Over the last half century, a state-planned Paraguayan port town on the Brazilian border (today Ciudad del Este) transformed into a key hub in global trading networks. Called by some the “largest illicit economy in the Western Hemisphere” (Brown, 2009), Ciudad del Este’s border trade has provided livelihood for tens of thousands of small-scale Brazilian traders and Paraguayan street vendors who connect the Brazilian middle classes with cheap consumer goods from East Asia. The vibrant border trade also draws diaspora businessmen from Lebanon to Seoul. Paraguayan state policies protect the tax differentials the enable the border trade in its legal moments and—directly and indirectly—have enabled the practices of contraband for which the city is known. Indeed, legal transgression is an economic strategy that transcends class and imbricates state officials. As a hub city crucial to global commodity circulation, Ciudad del Este is a strategic site from which to study the emergent forms of governance that enable expanding networks of extralegal trade, and the regulation of informal economies more generally. Not only are extralegal economies a crucial means of livelihood for the poor across the Global South but the political relationships that enable these trade networks—and their supportive spatial forms—can buttress exclusionary trajectories of urban development.
Yet critical scholarship on Latin American cities has largely neglected the articulations between extralegal trade networks, state practice, and everyday urban politics. My work addresses this gap with a critical ethnography of regulatory practice and city-building from Ciudad del Este’s founding as the eponymous port town of the authoritarian president Alfredo Stroessner, through its zenith as a contraband hub, to contemporary state projects to “formalize” the border trade and urban space. This dissertation draws from archival research, fifteen months of participant observation and over 100 in-depth interviews to examine the cultural politics of extralegality as a mode of livelihood, accumulation and city-building.

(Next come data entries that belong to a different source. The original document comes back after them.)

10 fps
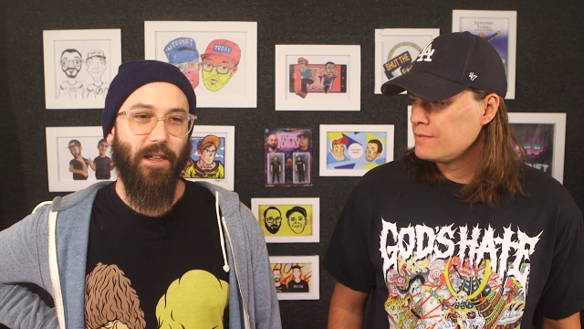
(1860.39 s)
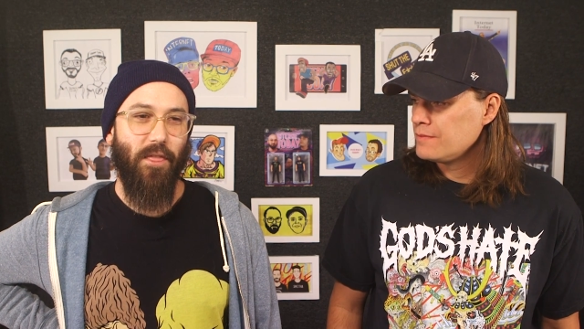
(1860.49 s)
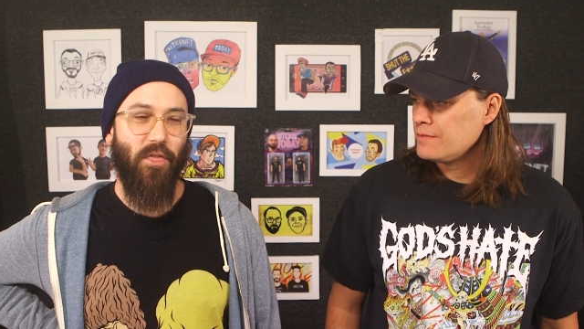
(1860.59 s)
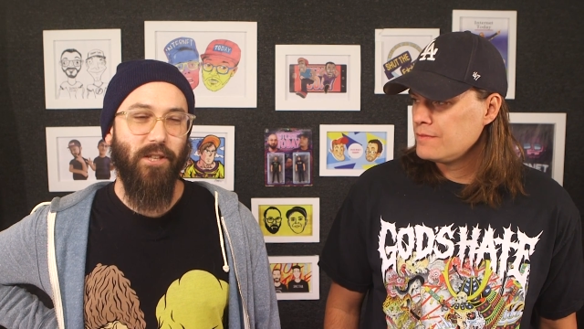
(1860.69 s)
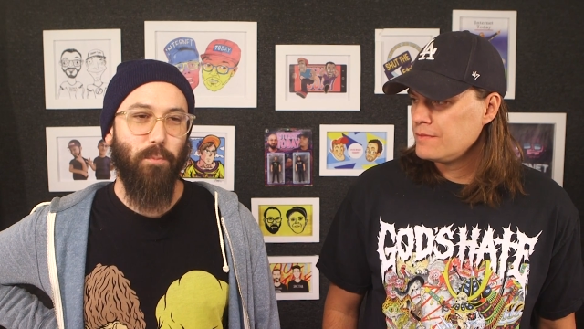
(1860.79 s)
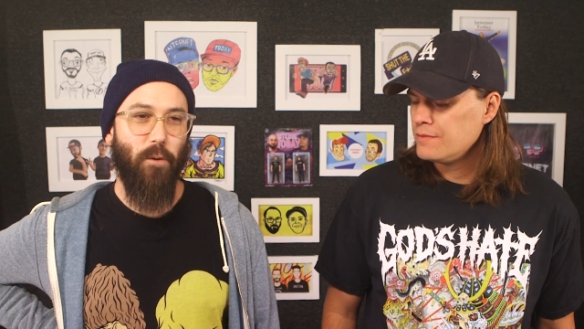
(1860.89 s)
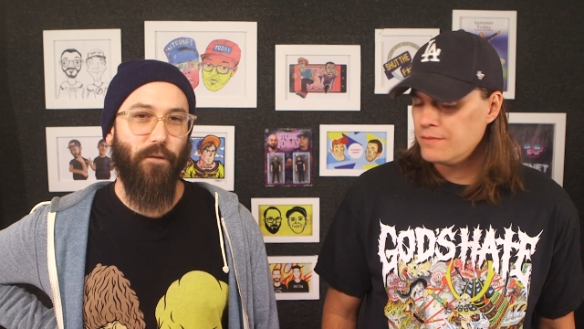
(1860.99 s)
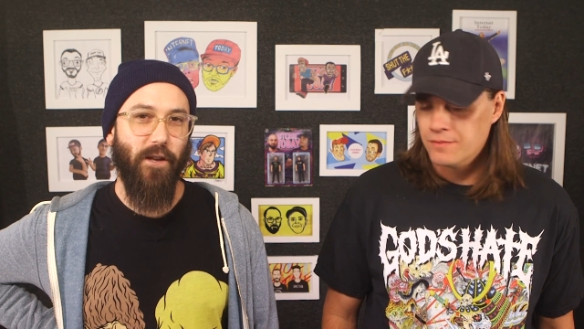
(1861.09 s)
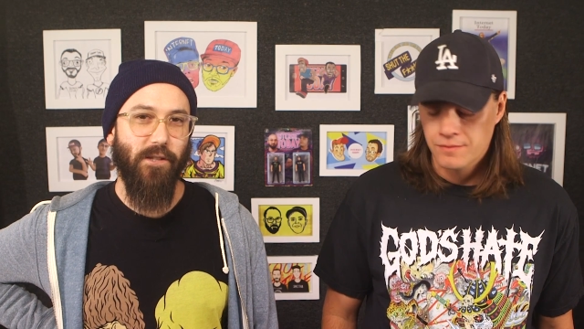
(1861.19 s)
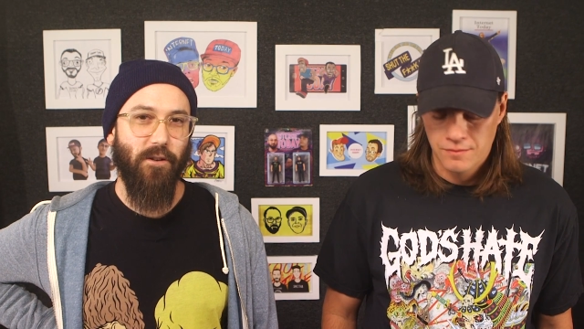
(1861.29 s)
Speaker 1: this
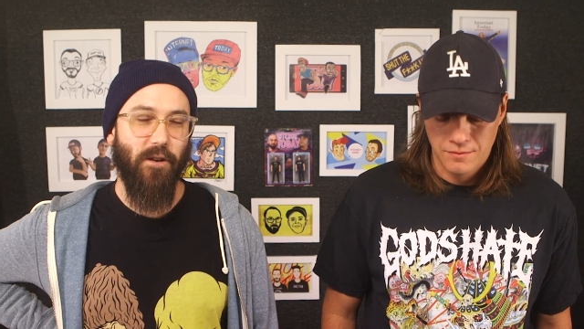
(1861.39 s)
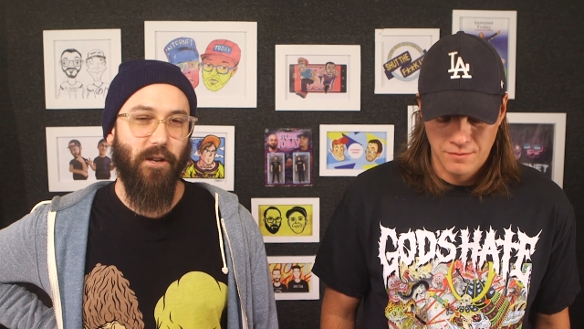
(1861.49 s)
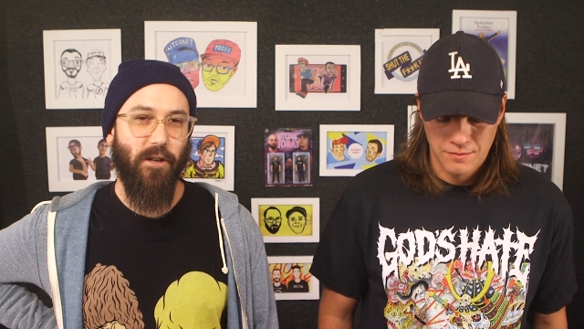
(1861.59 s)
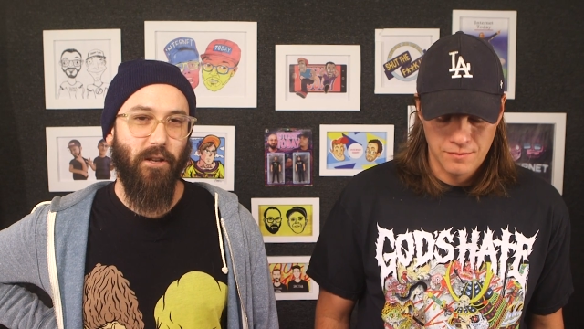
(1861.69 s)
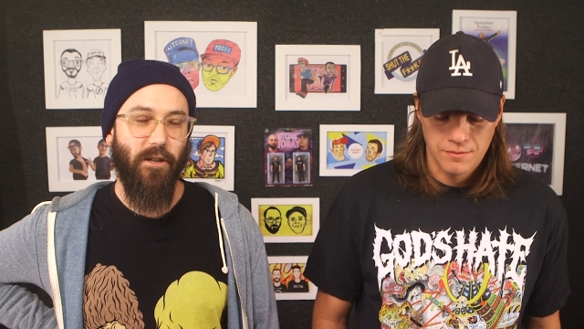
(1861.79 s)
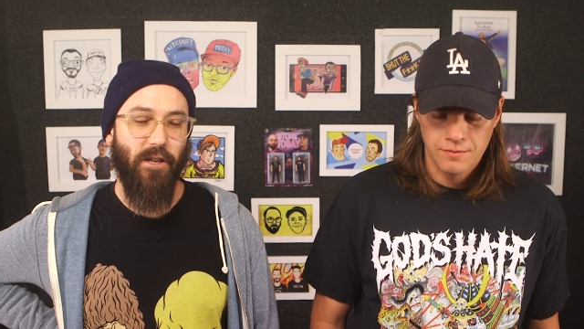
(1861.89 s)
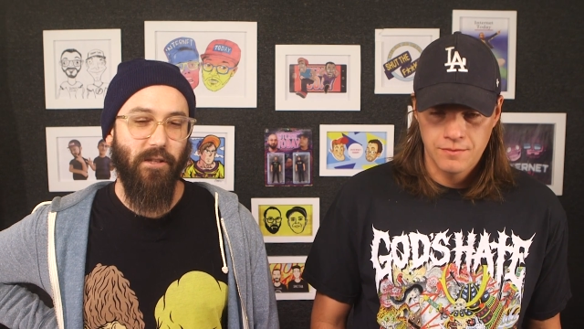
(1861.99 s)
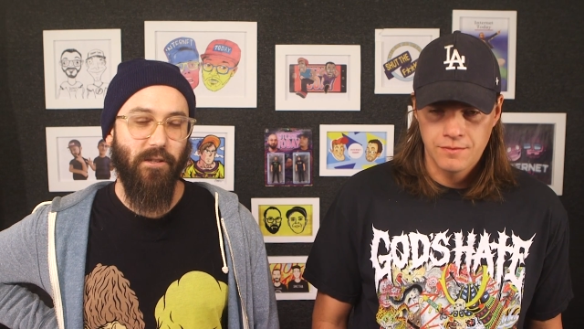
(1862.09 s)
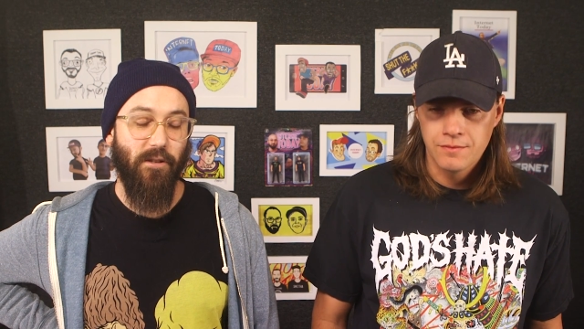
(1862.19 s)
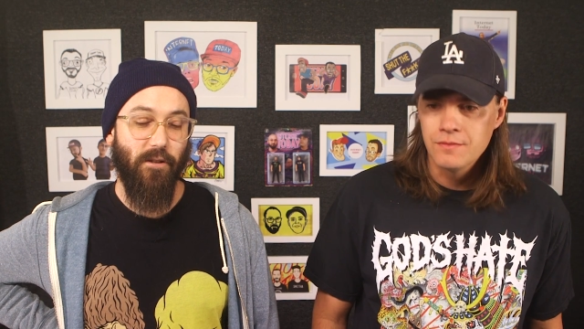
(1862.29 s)
professor,
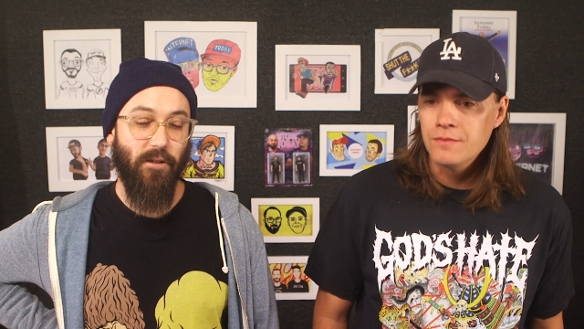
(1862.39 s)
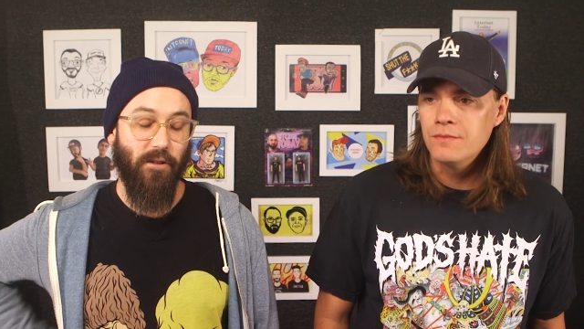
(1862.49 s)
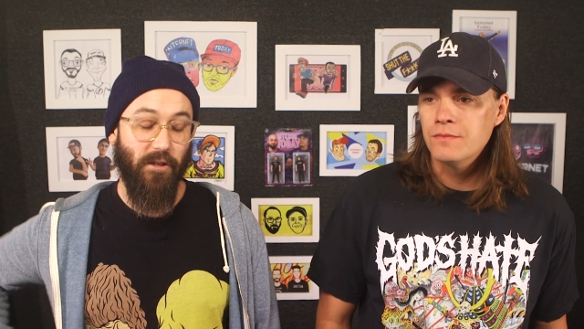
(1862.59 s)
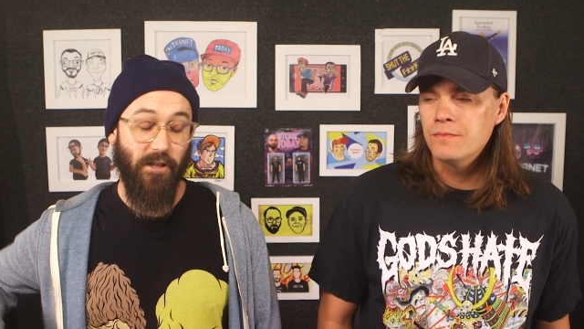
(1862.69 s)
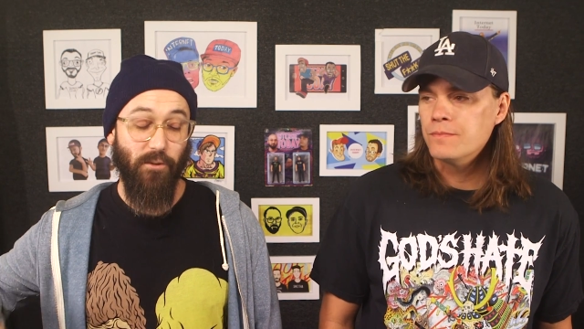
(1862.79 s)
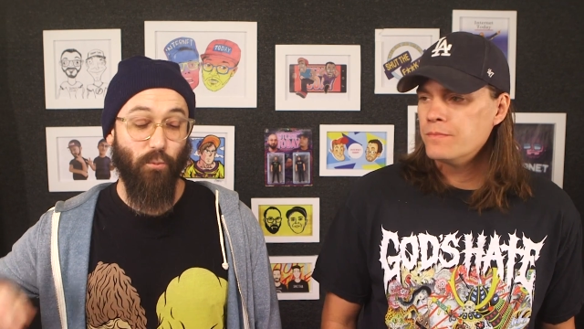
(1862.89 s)
he's he'sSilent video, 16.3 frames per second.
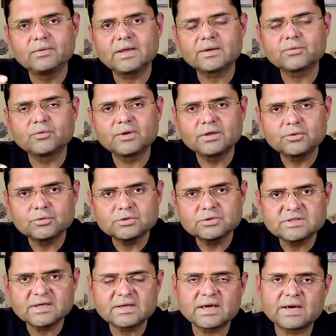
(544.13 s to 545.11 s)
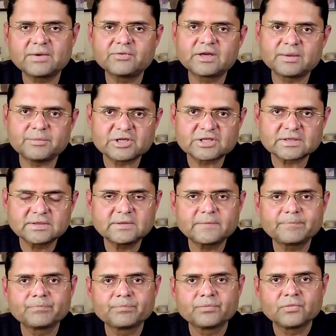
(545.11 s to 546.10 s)
we are going to check our
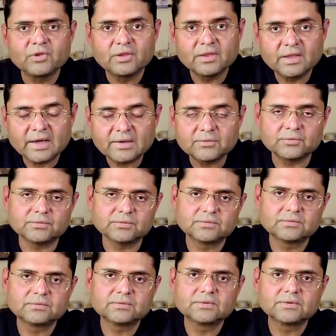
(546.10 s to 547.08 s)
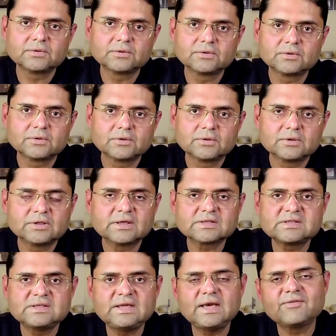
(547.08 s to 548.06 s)
emission now,
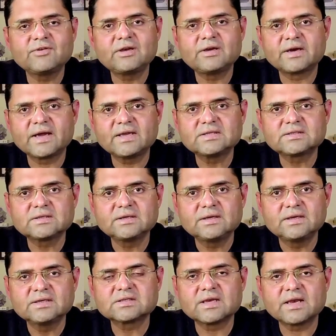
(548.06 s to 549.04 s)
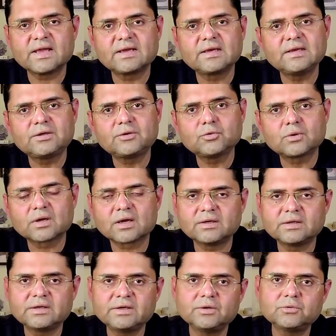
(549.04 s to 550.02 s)
the sea level rise is likely to
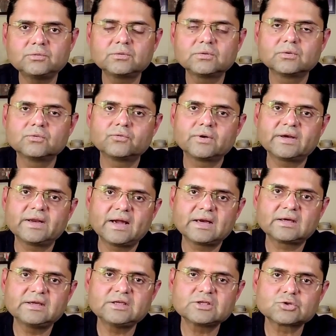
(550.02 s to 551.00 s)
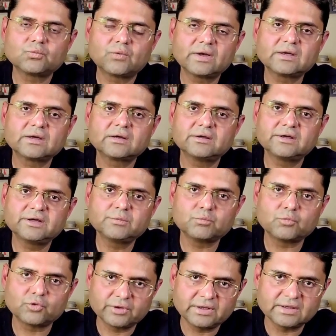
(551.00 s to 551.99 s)
continue for at least
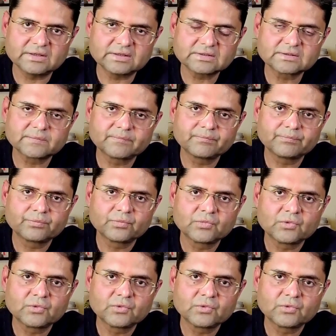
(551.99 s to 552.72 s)
100 more years.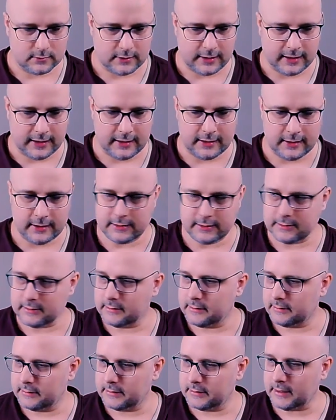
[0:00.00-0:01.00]
And
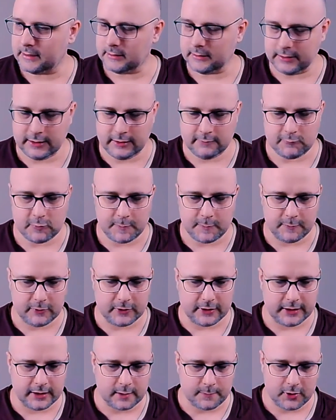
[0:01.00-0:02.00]
Dudley will be
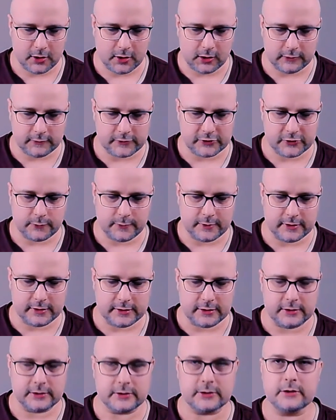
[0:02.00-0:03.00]
playing Apollo's twin
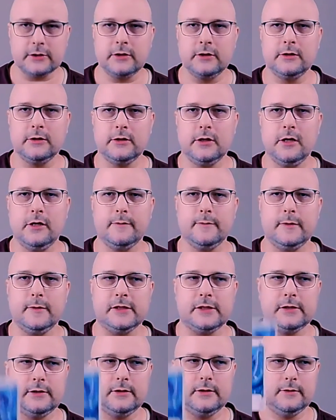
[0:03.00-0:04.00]
sister,
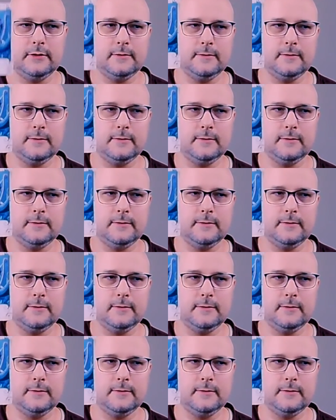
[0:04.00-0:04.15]
Artemis.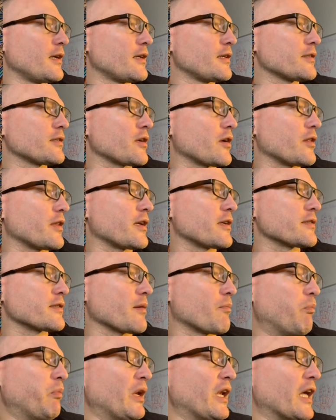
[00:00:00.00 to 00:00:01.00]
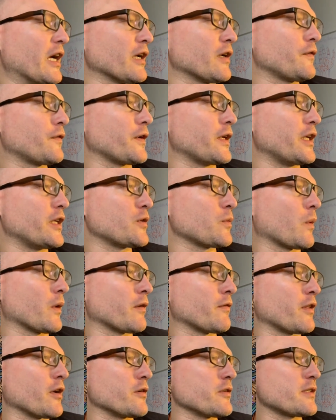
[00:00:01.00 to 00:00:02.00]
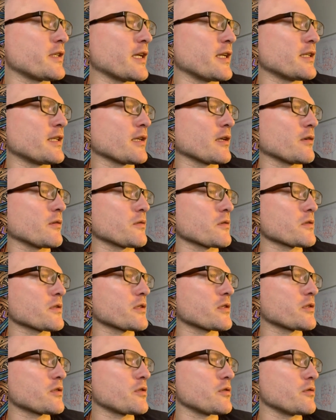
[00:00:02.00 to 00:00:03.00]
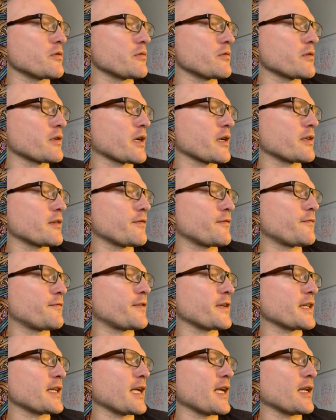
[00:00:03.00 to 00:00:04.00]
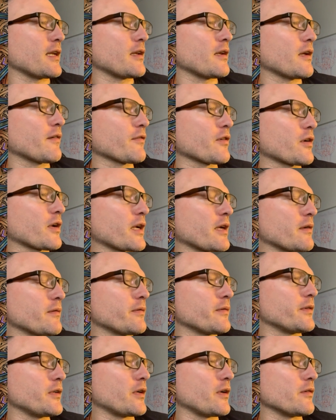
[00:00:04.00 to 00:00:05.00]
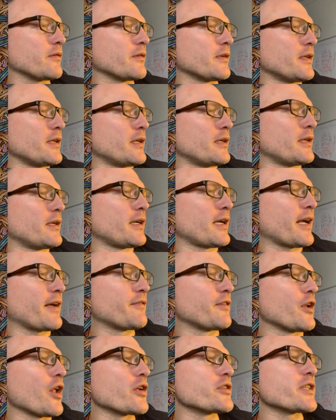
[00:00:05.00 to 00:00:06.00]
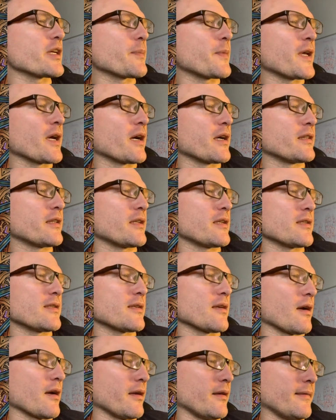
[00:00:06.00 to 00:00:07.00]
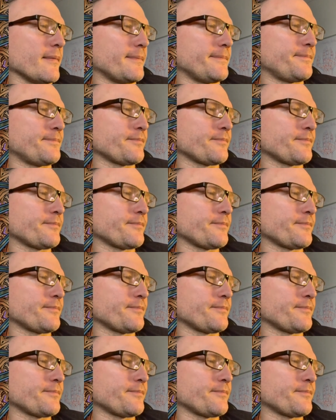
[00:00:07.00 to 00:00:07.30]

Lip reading: So there's a plug for each one of those tentacles to kind of fit in. I've got to, have logic behind the design.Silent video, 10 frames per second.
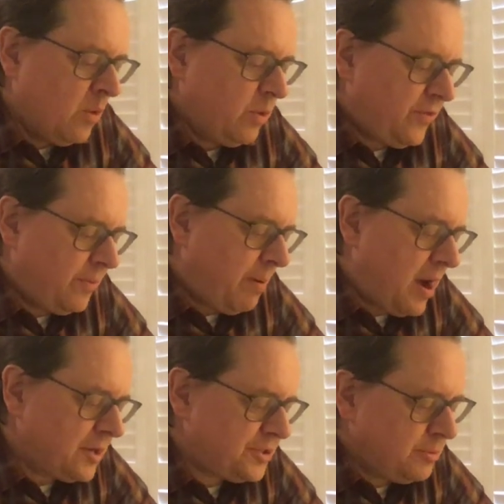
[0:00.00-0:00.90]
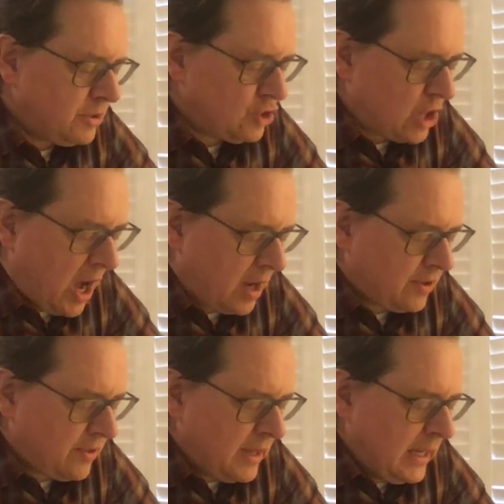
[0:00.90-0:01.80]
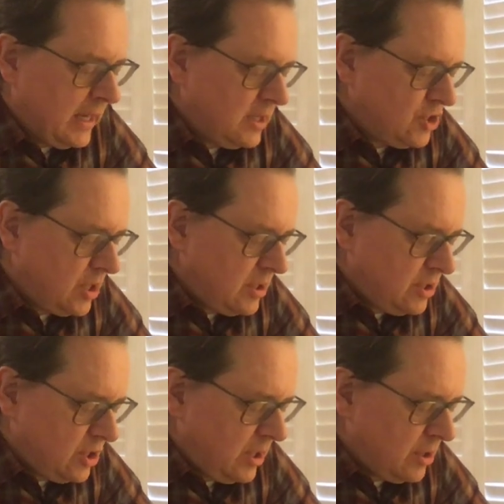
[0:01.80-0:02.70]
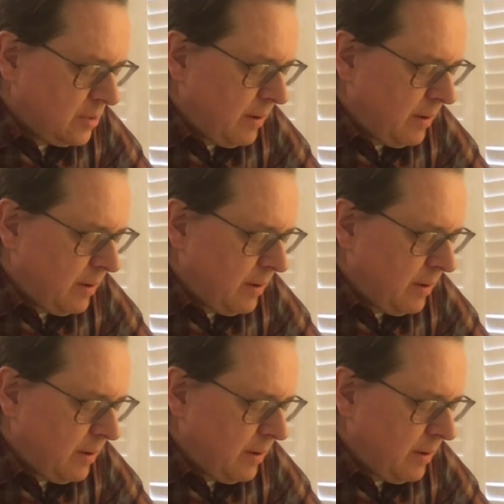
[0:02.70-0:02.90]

with the posthumous shocks engineered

In this dissertation I argue, first, that state-formation, urban planning practice and contraband economies are co-constitutive, that is, each is a historically specific process emerging in and through dynamic inter-relationships with each other. Crucially, new modes of frontier governance retain intense flexibility in interpreting and enforcing the law that characterized authoritarian rule. However, contemporary spatialized strategies of governance articulate new visions and capacities of the local state to act as an agent of frontier urbanization. Second, frontier state practices inscribe the extralegal economy into the built environment through a spatial form that I call contraband urbanism. Even as official discourse promises to formalize the border trade, through contraband urbanism local state officials make urban spaces for the extralegal economy through state-sponsored transgressions of the law, while also generating uncertainty over tenure rights for street vendors. Contraband urbanism is also an imaginative project, and I describe how local state actors harness ascendant discourses of the city as a globally competitive unit, while smuggling in the very economic practices that are supposedly banished by the formalized city. Third, I complement this macro-level analysis with a focus on the micro-politics of the regulatory interface between municipal officials and Paraguayan street vendors. I describe how municipal officials govern through regulatory uncertainty, practices which reverberate through collective ‘structures of feeling.’ Unpredictability and negotiability in municipal enforcement practices are so central to the city’s spatial management that the emotional reverberations of regulatory uncertainty must be thought of as an effect of the state. The resulting affective politics of precarity challenge notions of the independent, liberal self, and point to an imagining of urban belonging which is based in the needs of interdependent urban residents, rather than in the equal rights of citizens before the law.
These findings are relevant for understanding the dynamics of extralegality more broadly, including the ways in which outlaw economies, and their supportive spatial forms, are internal to globalized capitalism. Further, these findings point to the necessity of rethinking the orienting purpose of cities in ways that valorize rights to livelihood; promote urban development policies that include the urban poor as protagonists of development, rather than as beneficiaries; and expand the sites of urban politics to include the affective dimensions of governance.